▶ **DIRECTIONS FOR THIS TASK**
With the images excluded, set down every line of the listing below exactly.

▶ **DATA FOR PROCESSING**
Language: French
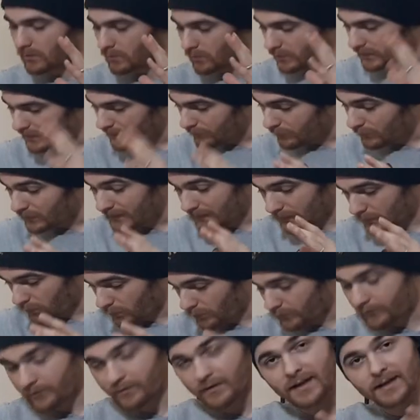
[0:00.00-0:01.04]
au niveau des
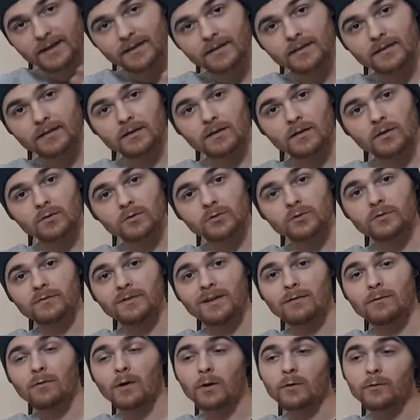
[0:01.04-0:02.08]
crevettes quand je vais
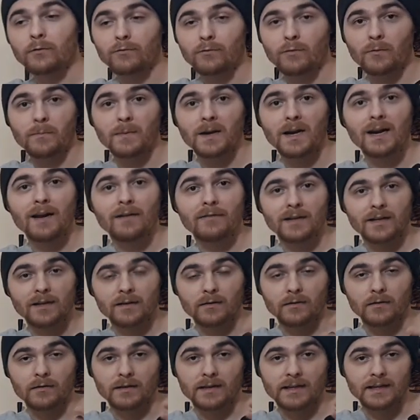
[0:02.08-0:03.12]
avoir une femelle avec
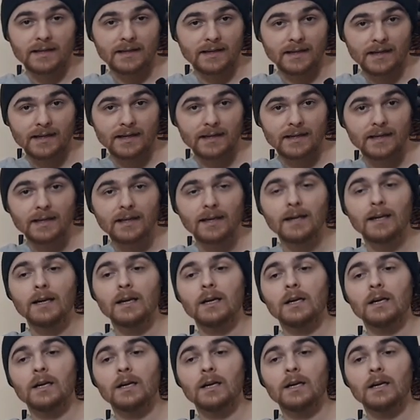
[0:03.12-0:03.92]
euh, qui est grainée,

▶ **ANSWER SPACE**
Language: French
[0:00.00-0:01.04]
au niveau des
[0:01.04-0:02.08]
crevettes quand je vais
[0:02.08-0:03.12]
avoir une femelle avec
[0:03.12-0:03.92]
euh, qui est grainée,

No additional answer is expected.